Think for a moment what would happen if Dexcom is not bought by JNJ and Google decides they want to be a player in the insulin pump market. Well if they thought things were bad at Animas now, they would get worse, much worse. The reality is if JNJ doesn’t go big they will not just go home but their entire diabetes solution will collapse.

Looking at Abbott the company is betting the ranch on Libre. The question is how they will play their hand with Libre. The sound move here would be to use Libre as bait. Like everyone else in diabetes devices they know that CGM will become the standard for measuring glucose. They also know that the Libre, even with its current limitations is a good platform. Yet, the company lacks two critical components to transform Libre into a serious threat to Dexcom and Medtronic, money and talent.

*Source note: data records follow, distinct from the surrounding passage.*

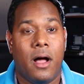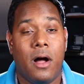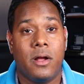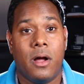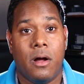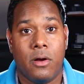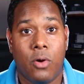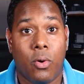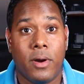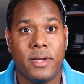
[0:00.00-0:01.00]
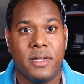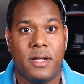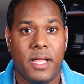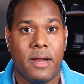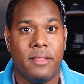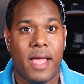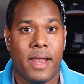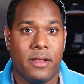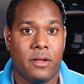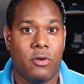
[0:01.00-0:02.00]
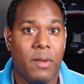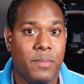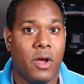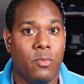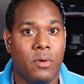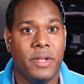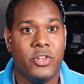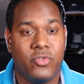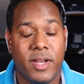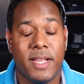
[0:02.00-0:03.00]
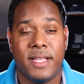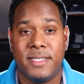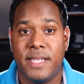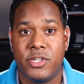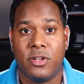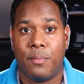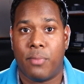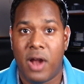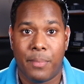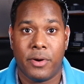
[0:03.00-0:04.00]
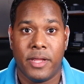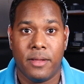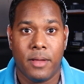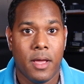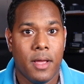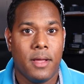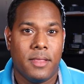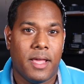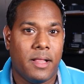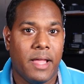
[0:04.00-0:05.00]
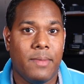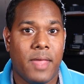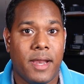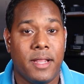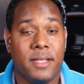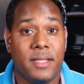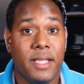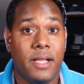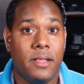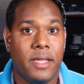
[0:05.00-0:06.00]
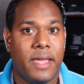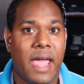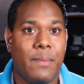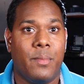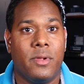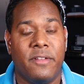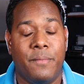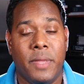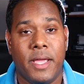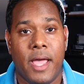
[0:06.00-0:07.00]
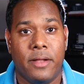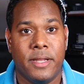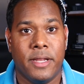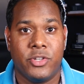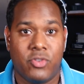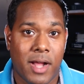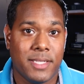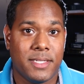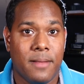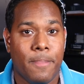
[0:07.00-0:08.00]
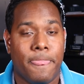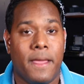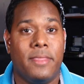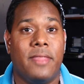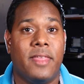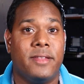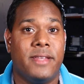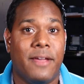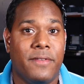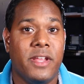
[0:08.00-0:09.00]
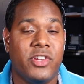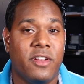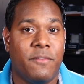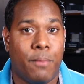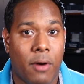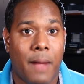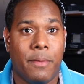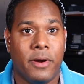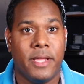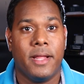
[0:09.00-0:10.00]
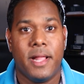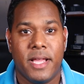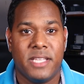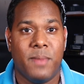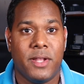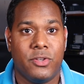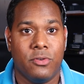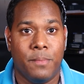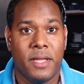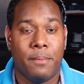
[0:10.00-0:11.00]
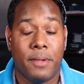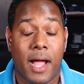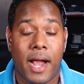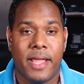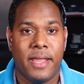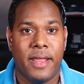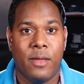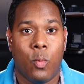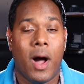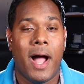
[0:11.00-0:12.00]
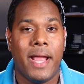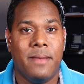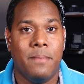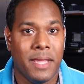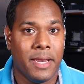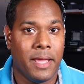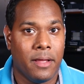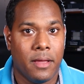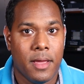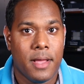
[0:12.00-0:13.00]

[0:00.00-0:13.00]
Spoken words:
Hong Kong court declared that the crypto will be treated as digital property. They claim that it is legally capable of being held in a trust, and that the definition of property is meant to be applied in a wide meaning.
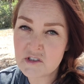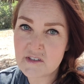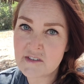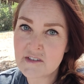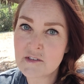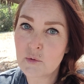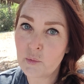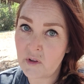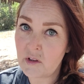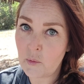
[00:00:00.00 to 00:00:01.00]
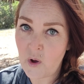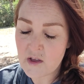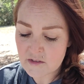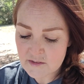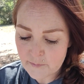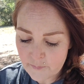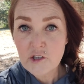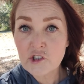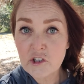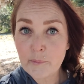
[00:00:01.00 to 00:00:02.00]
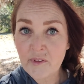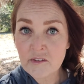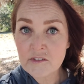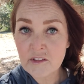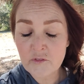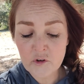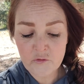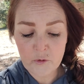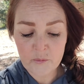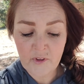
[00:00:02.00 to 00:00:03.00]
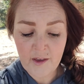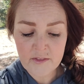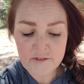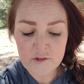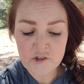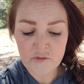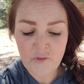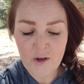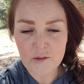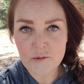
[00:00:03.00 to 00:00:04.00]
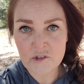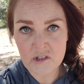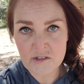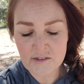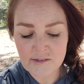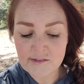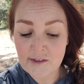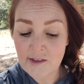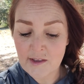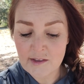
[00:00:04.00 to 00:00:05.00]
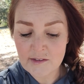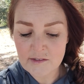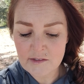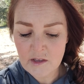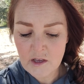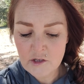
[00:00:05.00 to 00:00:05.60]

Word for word: Jesus really was. She'd been delivered from death, so she followed Jesus to his.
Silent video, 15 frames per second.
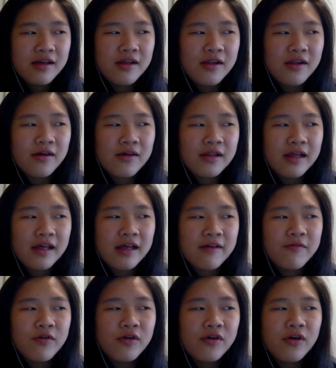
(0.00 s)
you know like
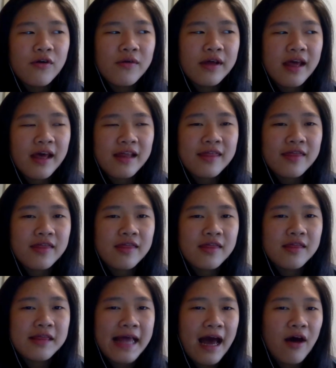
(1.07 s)
if you don't get
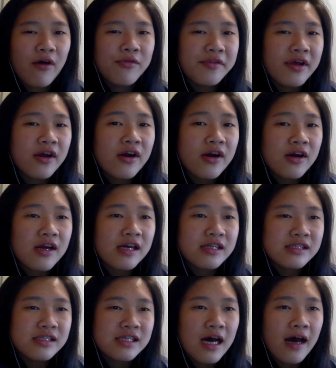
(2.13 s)
down there
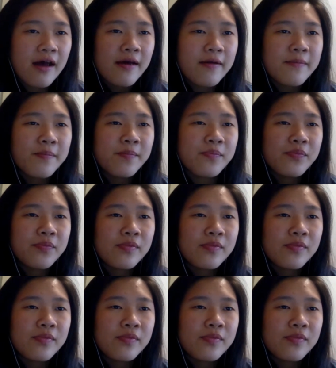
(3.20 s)
in time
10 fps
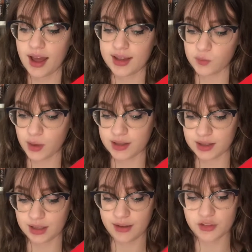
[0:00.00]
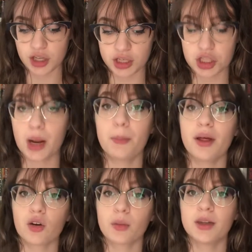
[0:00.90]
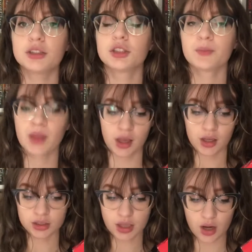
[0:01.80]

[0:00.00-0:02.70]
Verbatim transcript: as well as a life-changing pilgrimage. So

In the hands of a company like Apple, Libre has the potential to become a serious product and don’t think that Apple is not looking to become a more serious player in diabetes. Like Google they don’t need to be in diabetes but they see diabetes as another platform to sell more iPhones and iWatches. They too have boatloads of money and overnight could become a serious threat to Medtronic, JNJ and Dexcom. Now the Google has launched their very own smartphone, Apple has even more reasons to jump into the deep end of the diabetes pool.

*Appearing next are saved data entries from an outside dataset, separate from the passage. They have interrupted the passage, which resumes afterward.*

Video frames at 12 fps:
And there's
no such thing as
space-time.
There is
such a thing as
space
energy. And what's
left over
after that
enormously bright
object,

Given the company’s history in diabetes, the smart move is to sell the unit and move on. Yet also based on their history Abbott rarely makes the smart move.

Roche for their part should be given credit for finally spinning off their troubled diabetes device unit, something we should hear more about when they report earnings on Thursday. If the reports coming out of Germany are accurate this once strong unit will be set free from the mothership. A move which would set up some very interesting possibilities given that Samsung just might want to join Google and Apple in the diabetes pool.

We hate to be redundant but the fate of JNJ, Abbott and Roche all point to the fact that the epicenter of diabetes is now located in the Valley. Of the three JNJ has the potential to remain in the pool but given their reluctant to spend the bucks we don’t see much hope. Abbott with the Libre has the right product at the right time the only real question is will they will screw up Libre like everything else they have touched in diabetes. Roche should be credited with finally realizing they just aren’t a diabetes device company anymore.

As we’ve been saying this wacky world is undergoing yet another transformation. A transformation that will literally change the landscape of diabetes management and the players leading the way. As Momma Kliff used to say; “Change is coming whether you like it or not. So either accept it or get the hell out of the way because you’re going to get run over if you don’t.”